EXERCISE INSTRUCTIONS: Across all the lines of the following material, count those that include the word "frames" and give only the result.

DATASET RECORDS:
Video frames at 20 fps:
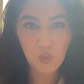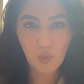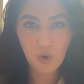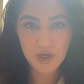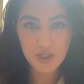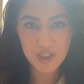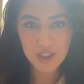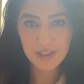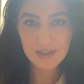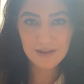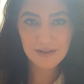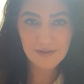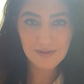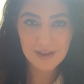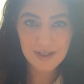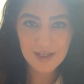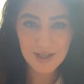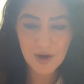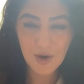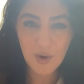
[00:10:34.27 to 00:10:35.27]
watching the
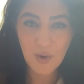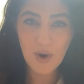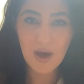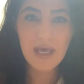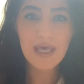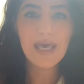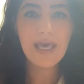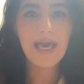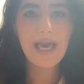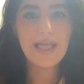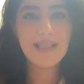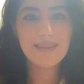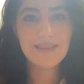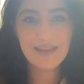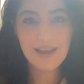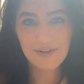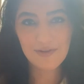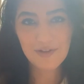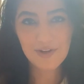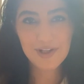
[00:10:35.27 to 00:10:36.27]
video and
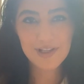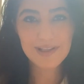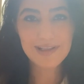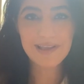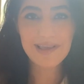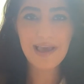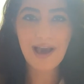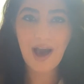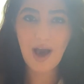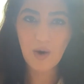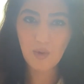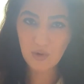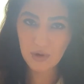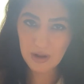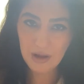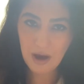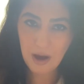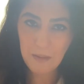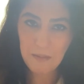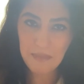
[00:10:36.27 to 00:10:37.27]
definitely I
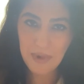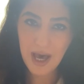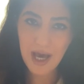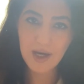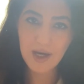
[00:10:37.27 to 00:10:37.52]
will come back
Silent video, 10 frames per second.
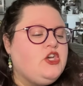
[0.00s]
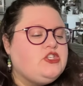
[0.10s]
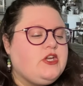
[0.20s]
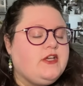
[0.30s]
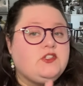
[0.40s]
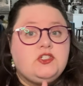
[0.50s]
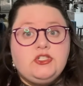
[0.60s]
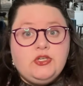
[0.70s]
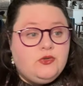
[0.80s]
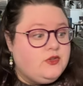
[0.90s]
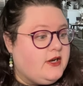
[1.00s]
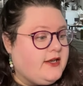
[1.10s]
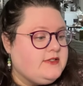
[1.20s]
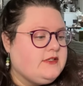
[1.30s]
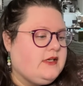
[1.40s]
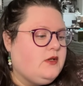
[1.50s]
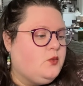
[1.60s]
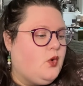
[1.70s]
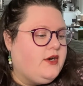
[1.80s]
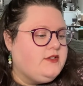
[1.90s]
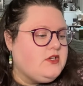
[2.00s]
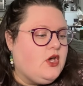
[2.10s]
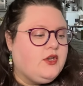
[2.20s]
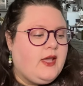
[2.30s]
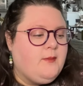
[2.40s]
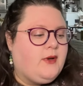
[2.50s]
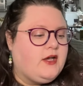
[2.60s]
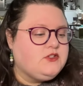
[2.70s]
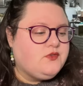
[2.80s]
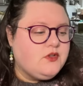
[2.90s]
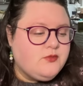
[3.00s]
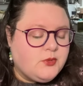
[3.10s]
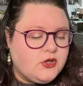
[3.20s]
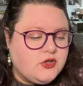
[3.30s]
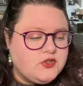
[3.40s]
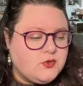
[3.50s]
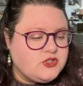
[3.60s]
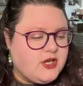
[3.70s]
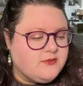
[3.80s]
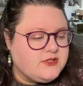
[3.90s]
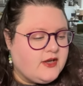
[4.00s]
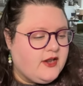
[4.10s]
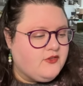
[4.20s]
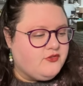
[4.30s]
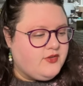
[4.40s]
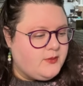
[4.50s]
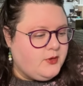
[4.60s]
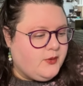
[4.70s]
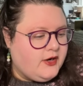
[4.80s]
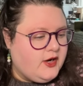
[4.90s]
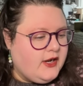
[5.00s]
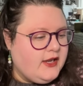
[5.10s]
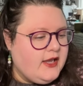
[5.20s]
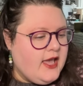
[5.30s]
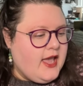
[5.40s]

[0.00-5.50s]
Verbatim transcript: She has two that I see. One is called A Box Full of Murders, which comes out in February.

ANSWER SECTION: 2